American dancer (1907–1996)

Carol Chilton Thomas Anthony (December 13, 1907 – October 27, 1996) was an American dancer, part of the duo Chilton and Thomas, with her husband Maceo Thomas. She danced in several films and stage productions, and was one of the "first American artists to be selected for the initial television broadcast in England."

== Early life and education ==
Chilton was born in Chicago, the daughter of Newton T. Chilton and Lucille E. Bacon Chilton. Both parents were part of the Great Migration from the American South to Northern cities; her mother was a probation officer and her father was a carpenter. She trained as a dancer in Chicago.

== Career ==
Chilton was performing as a dancer and singer in Chicago from her teens. She and Thomas began touring together as a "fancy dance act" by early 1927. They were often billed as "Creole dancers". Theirs are really winged feet," commented an Iowa newspaper in 1929. "That seems to be the only solution for the rapidity of their motion. They apparently dance on the air." In 1933 they had a novelty act that involved Chilton playing piano while Thomas danced on dinner plates.
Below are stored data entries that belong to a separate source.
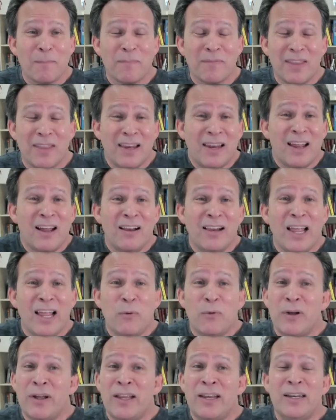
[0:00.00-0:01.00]
then LA
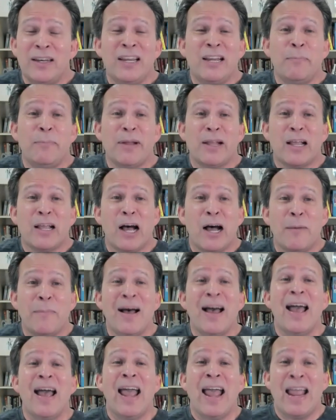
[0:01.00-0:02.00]
will indeed become
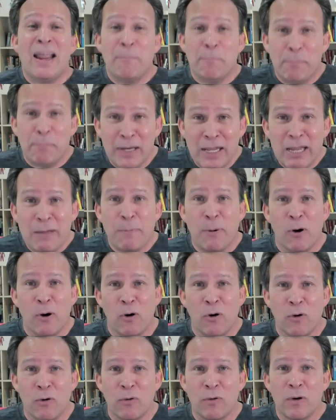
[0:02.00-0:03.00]
a bleep
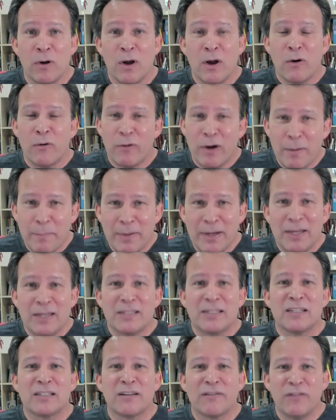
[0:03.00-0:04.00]
hole,
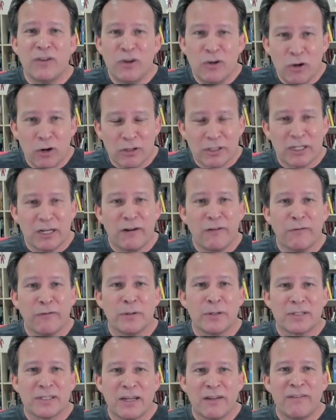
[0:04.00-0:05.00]
reminiscent of New York City from
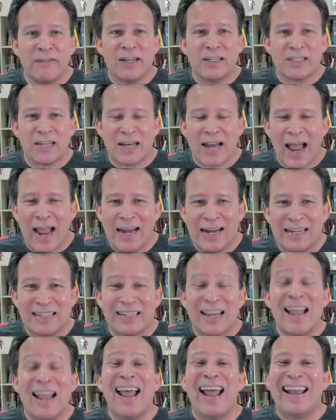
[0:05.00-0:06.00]
the 70s and
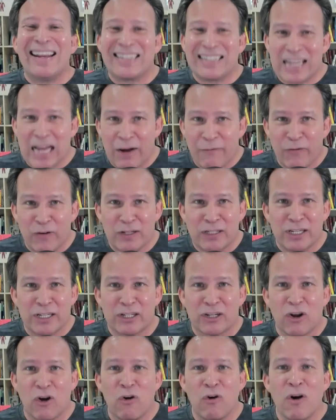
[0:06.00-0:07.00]
90s and San
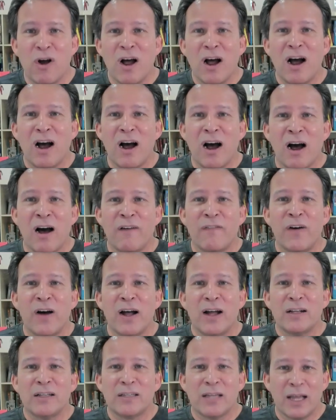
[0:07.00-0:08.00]
Francisco of
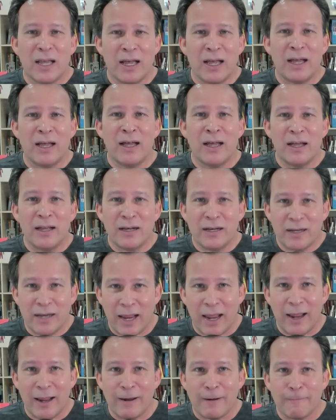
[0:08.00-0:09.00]

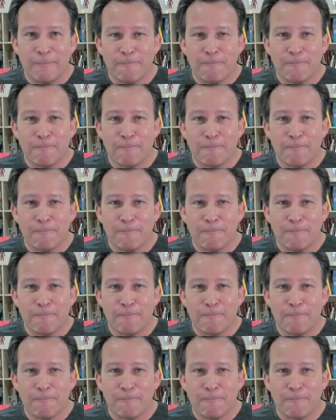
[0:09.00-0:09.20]
today.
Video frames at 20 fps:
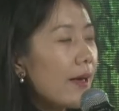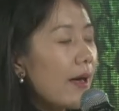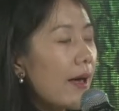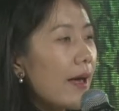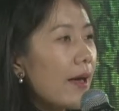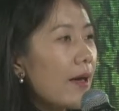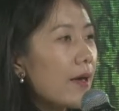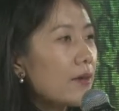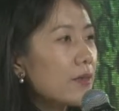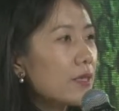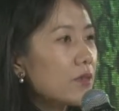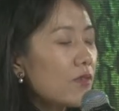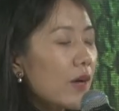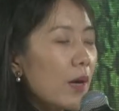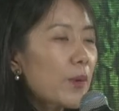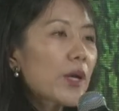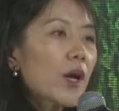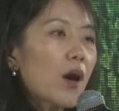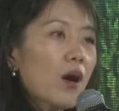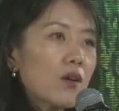And
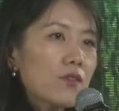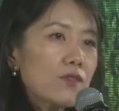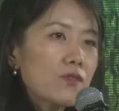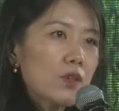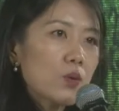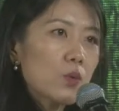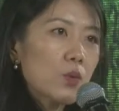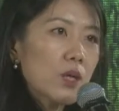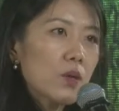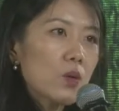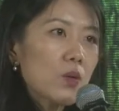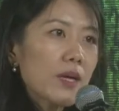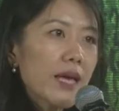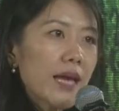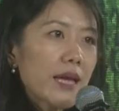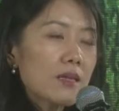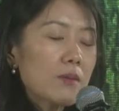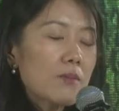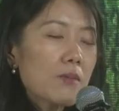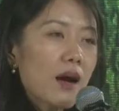very often we look
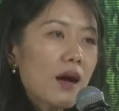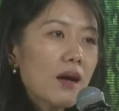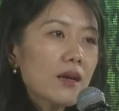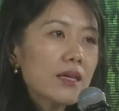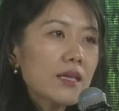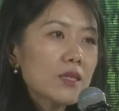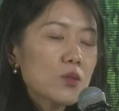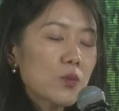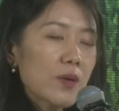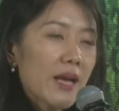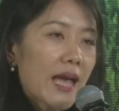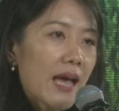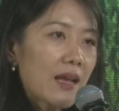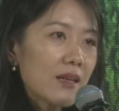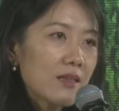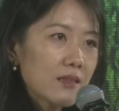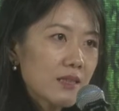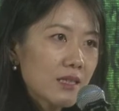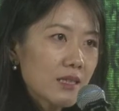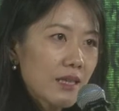at the market
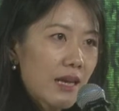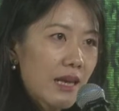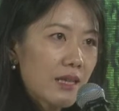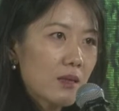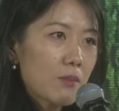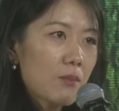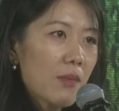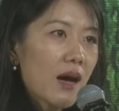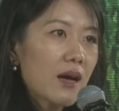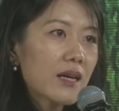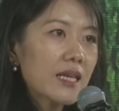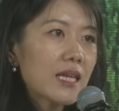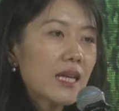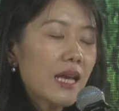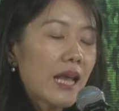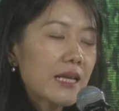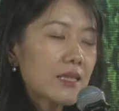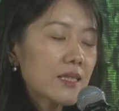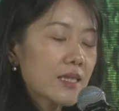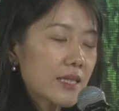reality and the market
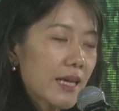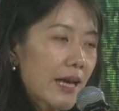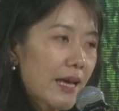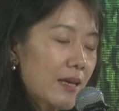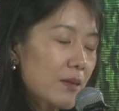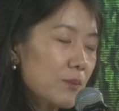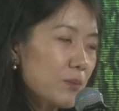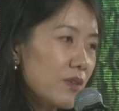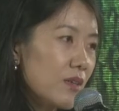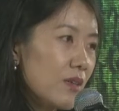landscape.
Chilton and Thomas danced in the films Love and Hisses (1937) and Strike Me Pink (1936). The appeared on Broadway with Al Jolson and Eddie Cantor. They toured in California with comedian Fanny Brice in 1928, and performed in England during four tours between 1930 and 1937, including a performance for the King and Queen, early live television broadcasts for the BBC, and appearances with jazz musician Valaida Snow in 1936. They danced in France with the Blackbirds of 1934 company, but they left in a contract dispute, and they were sued by the French impresario Felix Terry. In 1938 they toured in Australia and the Far East. One of their last performances together was at the opening of the Idlewild resort in Michigan in 1941. They also played USO shows in their last years together.

Both Thomas and Chilton stopped dancing by 1943. During World War II, Chilton worked at an aircraft factory in Chicago.

== Personal life ==
Chilton married her dancing partner, Maceo Thomas, in 1927. They divorced in the early 1940s, and both soon remarried. She married again in 1943, to Louis Fite Anthony; they had three children, Carol, Stephen, and Pamela. Her second husband died in 1987. She died in Chicago in 1996, at the age of 88.